Predicador apasionado, feroz crítico de la Iglesia, Dulcino lanzó todo tipo de dardos contra el sistema feudal, argumentando que la Iglesia y no los “herejes”, necesitaba de “purificación”, particularmente de su riqueza y poder temporal. Estas ideas atrajeron a un gran número de seguidores, especialmente entre los siervos y los campesinos pobres hasta el punto de que las autoridades temieron una revolución popular. Se dice que, bajo su mandato, los Hermanos Apostólicos llegaron a contar con varios miles de seguidores atrincherados en los valles piamonteses.

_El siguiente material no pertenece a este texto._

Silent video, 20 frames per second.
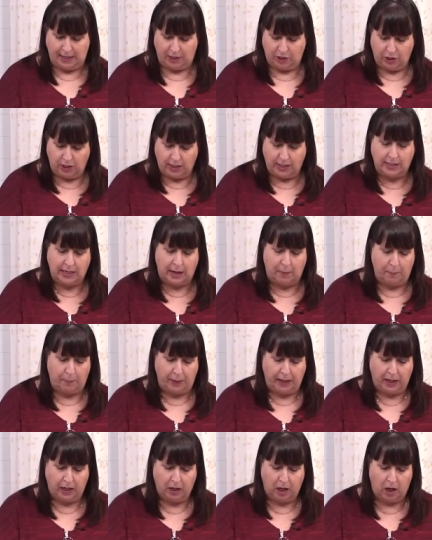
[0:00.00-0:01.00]
So the
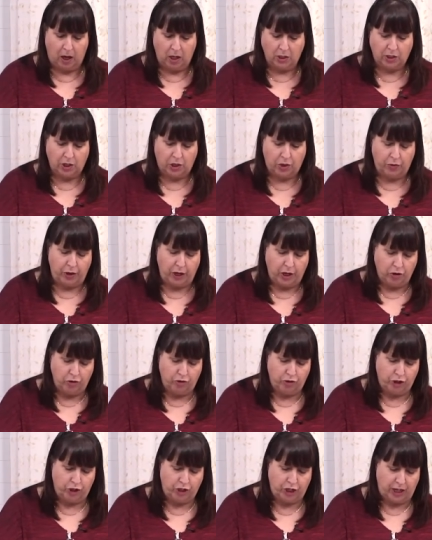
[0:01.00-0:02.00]
stamping cards are
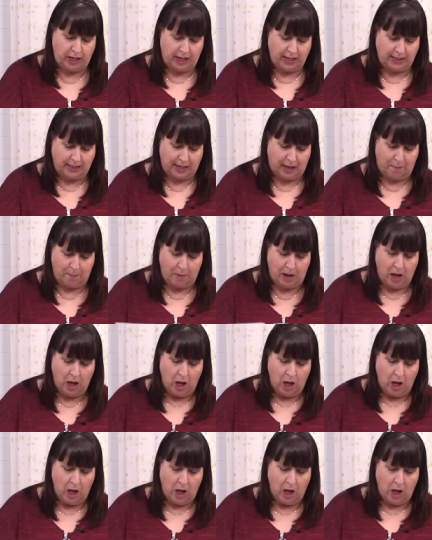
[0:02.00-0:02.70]
300 GSM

Clemente V lanzó contra ellos una cruzada que finalmente logró derrotarlos en 1307. A los “dulcinistas”, como ya se los conocía, se los pasó por las armas inmediatamente, pero a Dulcino se lo dejó vivo para que contemplara la tortura y muerte de todos sus seguidores antes de sufrirlas él mismo. Tras defenestrar el dulcinismo, la jerarquía eclesiástica se dirigió contra los “franciscanos espirituales”, condenando sus ideas en 1318. Pero aquí no termina la historia, porque en el Piamonte se siguió pasando por la hoguera a dulcinistas, como poco, hasta 1330. Siete años antes, la Iglesia había declarado "Santo" a Tomás de Aquino.